#### Records excerpted from a collection:
◆ ◆ ◆ ◆ ◆ ◆ ◆

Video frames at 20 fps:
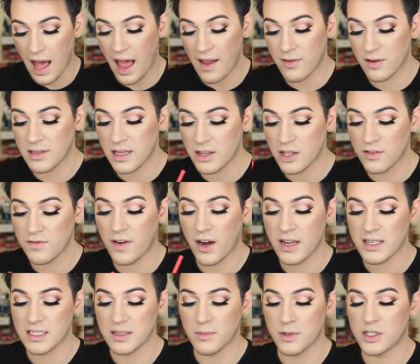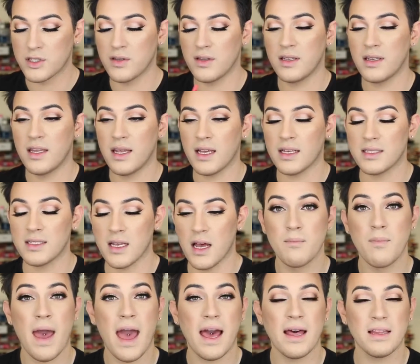I've heard that they're very similar to the NYX
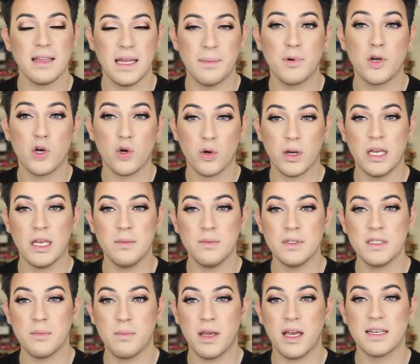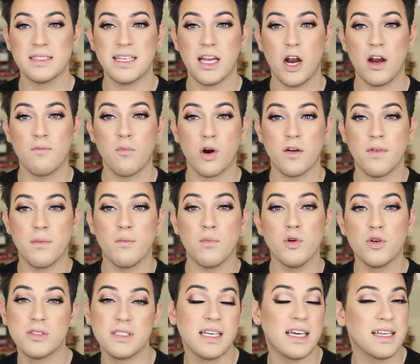matte lip creams because they are more of a
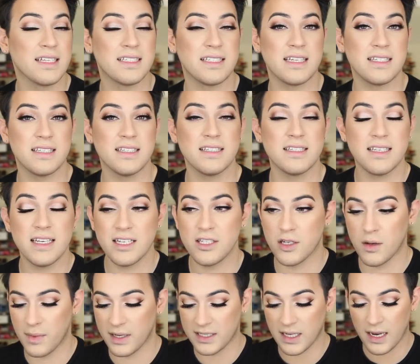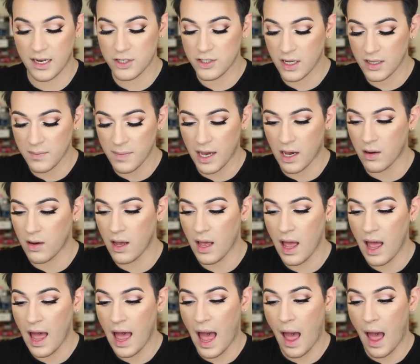moussey consistency, so I'm excited to try them out.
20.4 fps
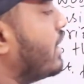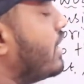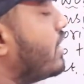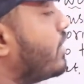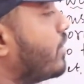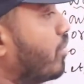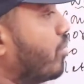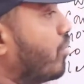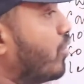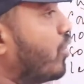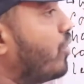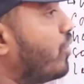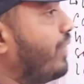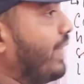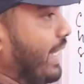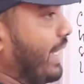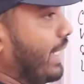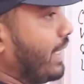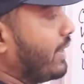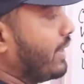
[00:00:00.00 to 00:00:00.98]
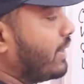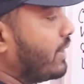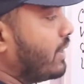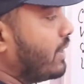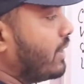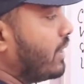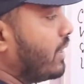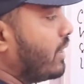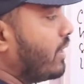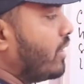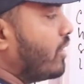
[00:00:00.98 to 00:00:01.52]
is moving.
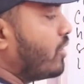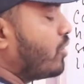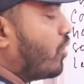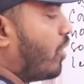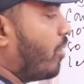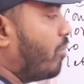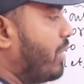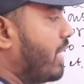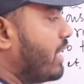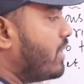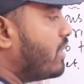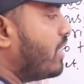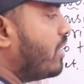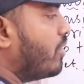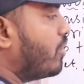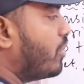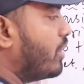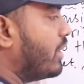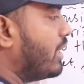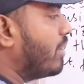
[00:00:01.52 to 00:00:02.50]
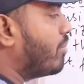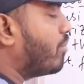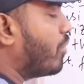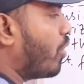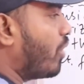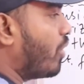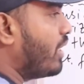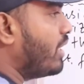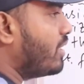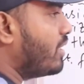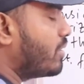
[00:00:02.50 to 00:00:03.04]
So obviously when the
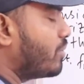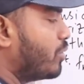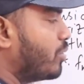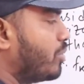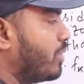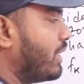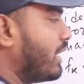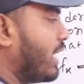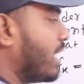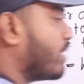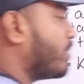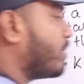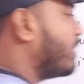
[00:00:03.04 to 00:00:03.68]
body is moving, that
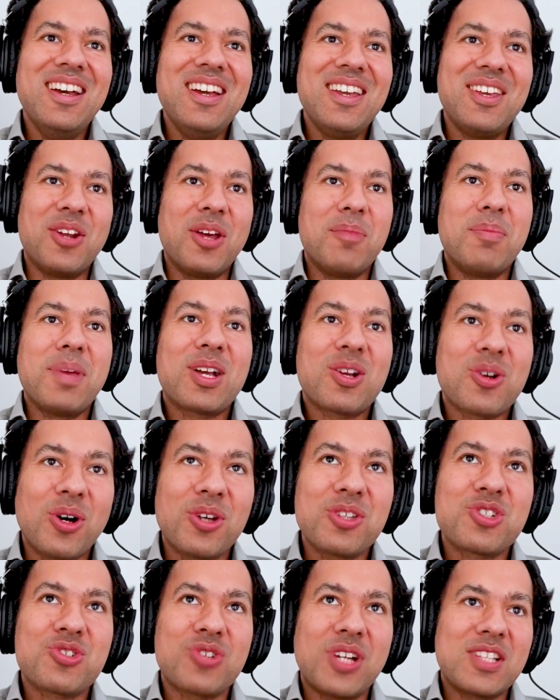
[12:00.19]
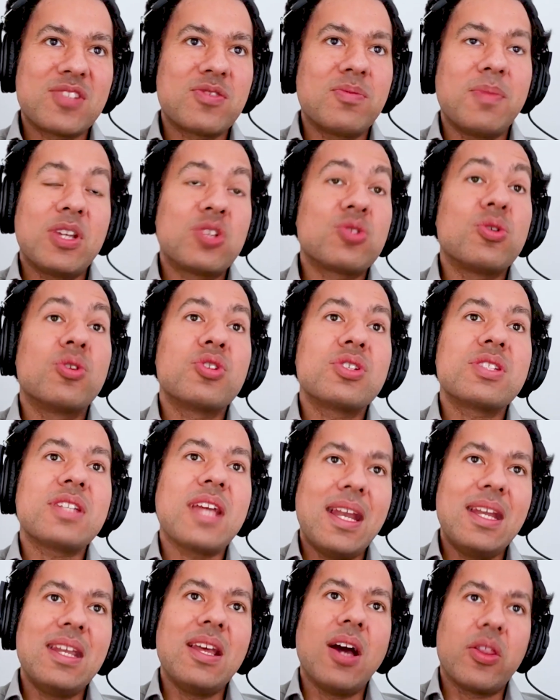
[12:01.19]
big cost transformation or just
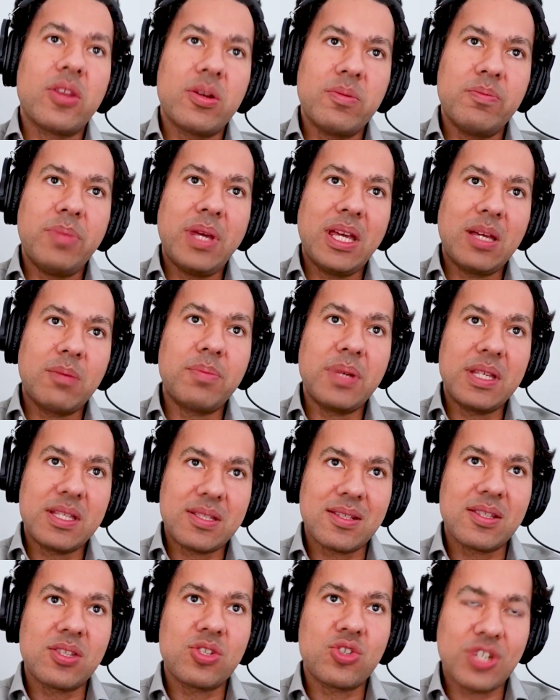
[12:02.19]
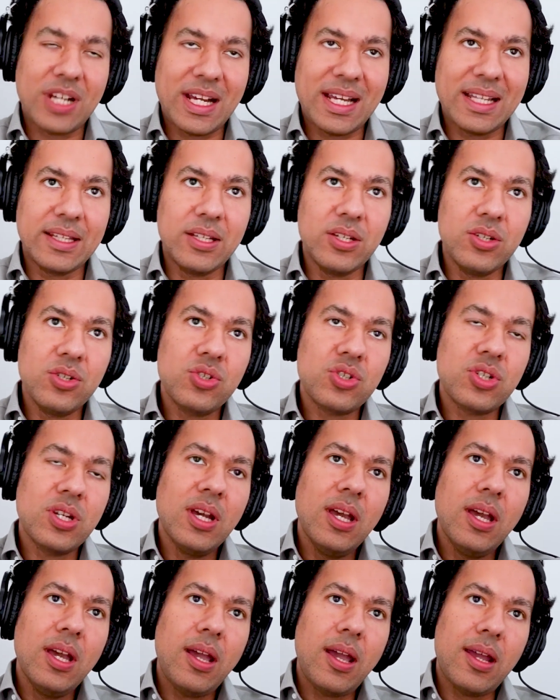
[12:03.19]
any other big business challenge.
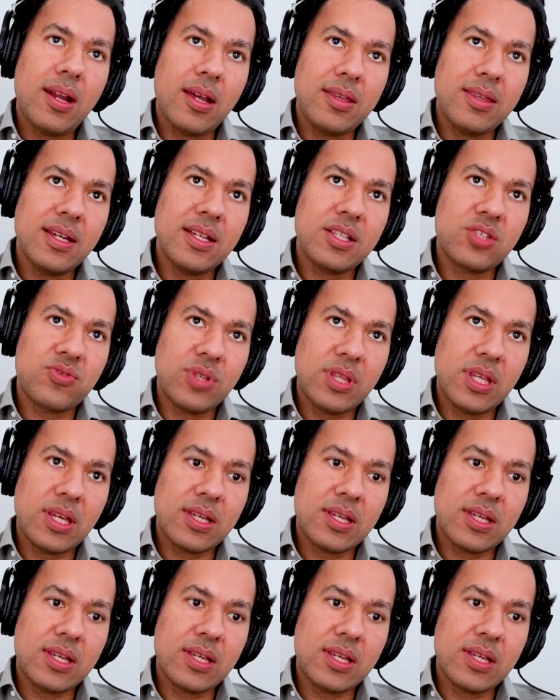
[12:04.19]
And I think it's really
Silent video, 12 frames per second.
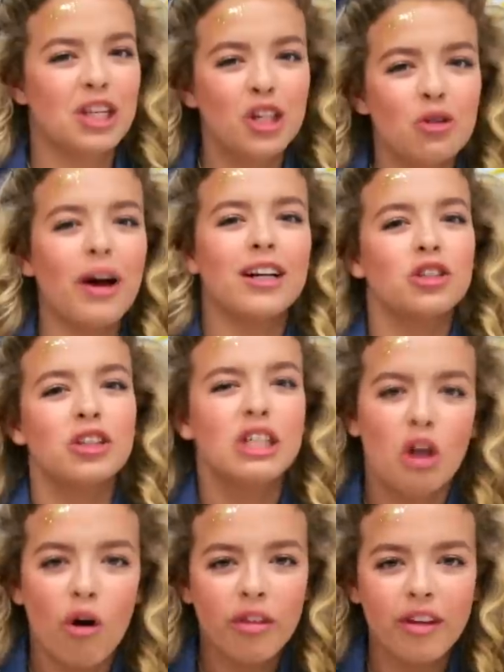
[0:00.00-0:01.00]
Did you
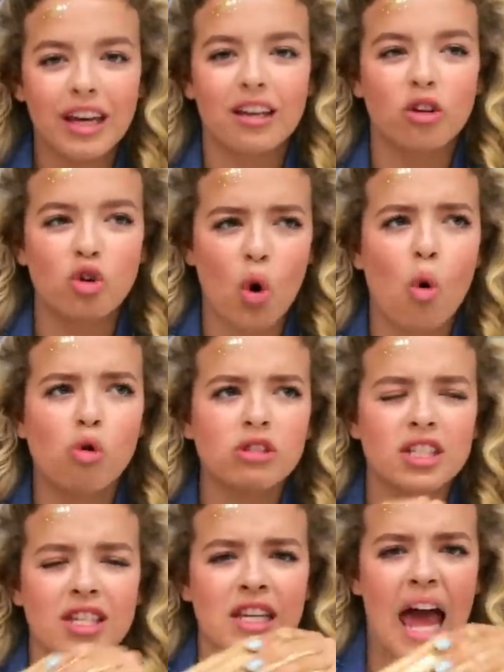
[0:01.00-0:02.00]
actually know that like
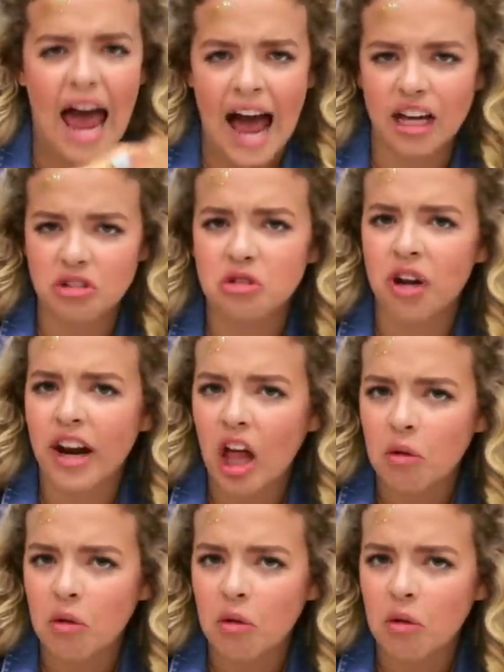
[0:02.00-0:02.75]
gold is in astronaut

◆ ◆ ◆ ◆ ◆ ◆ ◆

#### Assignment:
Each record above needs to be copied exactly, with images left out.

#### Problem solution:
Video frames at 20 fps:
I've heard that they're very similar to the NYX
matte lip creams because they are more of a
moussey consistency, so I'm excited to try them out.
20.4 fps
[00:00:00.00 to 00:00:00.98]
[00:00:00.98 to 00:00:01.52]
is moving.
[00:00:01.52 to 00:00:02.50]
[00:00:02.50 to 00:00:03.04]
So obviously when the
[00:00:03.04 to 00:00:03.68]
body is moving, that
[12:00.19]
[12:01.19]
big cost transformation or just
[12:02.19]
[12:03.19]
any other big business challenge.
[12:04.19]
And I think it's really
Silent video, 12 frames per second.
[0:00.00-0:01.00]
Did you
[0:01.00-0:02.00]
actually know that like
[0:02.00-0:02.75]
gold is in astronaut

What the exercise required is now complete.